Re: Traps for signed arithmetic overflow

Segher Boessenkool <segher@xxxxxxxxxxxxxxxxxxx> · Fri, 23 Nov 2018 14:28:22 -0600

Hi!

On Fri, Nov 23, 2018 at 09:01:56PM +0100, Helmut Eller wrote:
> when compiling this example with gcc -O2 -ftrapv:
> 
>   long foo (long x, long y) { return x + y; }
>   
>   long bar (long x, long y) {
>     long z;
>     if (__builtin_add_overflow (x, y, &z))
>       __builtin_trap ();
>     return z;
>   }
> 
> then GCC seems to produce less efficient code for foo than for bar:
> 
>   foo:
>         subq    $8, %rsp
>         call    __addvdi3@PLT
>         addq    $8, %rsp
>         ret
> 
>   bar:
>         movq    %rdi, %rax
>         addq    %rsi, %rax
>         jo      .L9
>         rep ret
>   .L9:
>         ud2
> 
> I see several inefficiencies:
> 
> 1.) __addvdi3 is not inlined.

It is implemented in libgcc.  The x86 target code does not handle addvdi3,
only addvdi4 (3 calls abort, 4 jumps to its 4th arg).

> 2.) %rsp is adjusted before calling __addvdi3.  Why is that needed?

To keep the stack aligned (to 16 bytes).

> 3.) Obviously __addvdi3 is not implemented as sibling-call even though
>     -O2 should enable that.

It calls via the PLT, do sibling calls via the PLT work in your ABI?

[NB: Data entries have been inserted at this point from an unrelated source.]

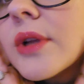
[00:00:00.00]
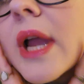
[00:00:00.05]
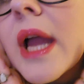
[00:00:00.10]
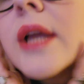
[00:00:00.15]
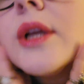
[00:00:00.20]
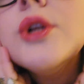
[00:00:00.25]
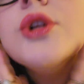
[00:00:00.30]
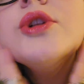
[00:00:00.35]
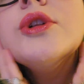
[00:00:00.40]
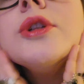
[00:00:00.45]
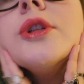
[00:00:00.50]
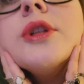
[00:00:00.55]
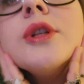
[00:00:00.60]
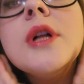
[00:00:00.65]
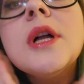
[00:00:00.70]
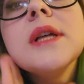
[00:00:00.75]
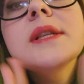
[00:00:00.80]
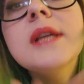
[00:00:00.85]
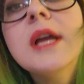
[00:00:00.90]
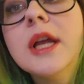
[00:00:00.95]
Okay,
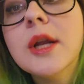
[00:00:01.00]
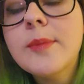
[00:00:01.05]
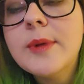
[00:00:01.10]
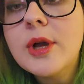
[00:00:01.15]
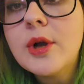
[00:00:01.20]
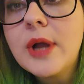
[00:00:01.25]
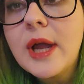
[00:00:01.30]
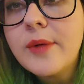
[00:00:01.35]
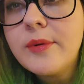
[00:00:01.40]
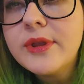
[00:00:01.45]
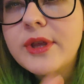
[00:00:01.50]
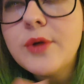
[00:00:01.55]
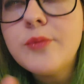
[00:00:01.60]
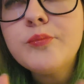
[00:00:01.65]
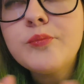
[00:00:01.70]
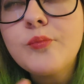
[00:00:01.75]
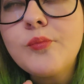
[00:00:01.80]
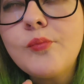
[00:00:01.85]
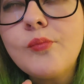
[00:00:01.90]
is that gonna be okay with you?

> Where should I start, if I wanted to teach GCC how to produce the same
> code for foo as for bar?  Would it be enough to add a pattern to
> i386.md?  There is already a pattern for "addv<mode>4", but apparently
> it's not used in this case.

As Marc says, -ftrapv is probably not the way to go.

Adding an addv<mode>3 to the i386 backend might help.

You do *not* want exactly the same code, btw; addv3 calls abort on
overflow, that's not the same as executing an ud2 instruction.

Segher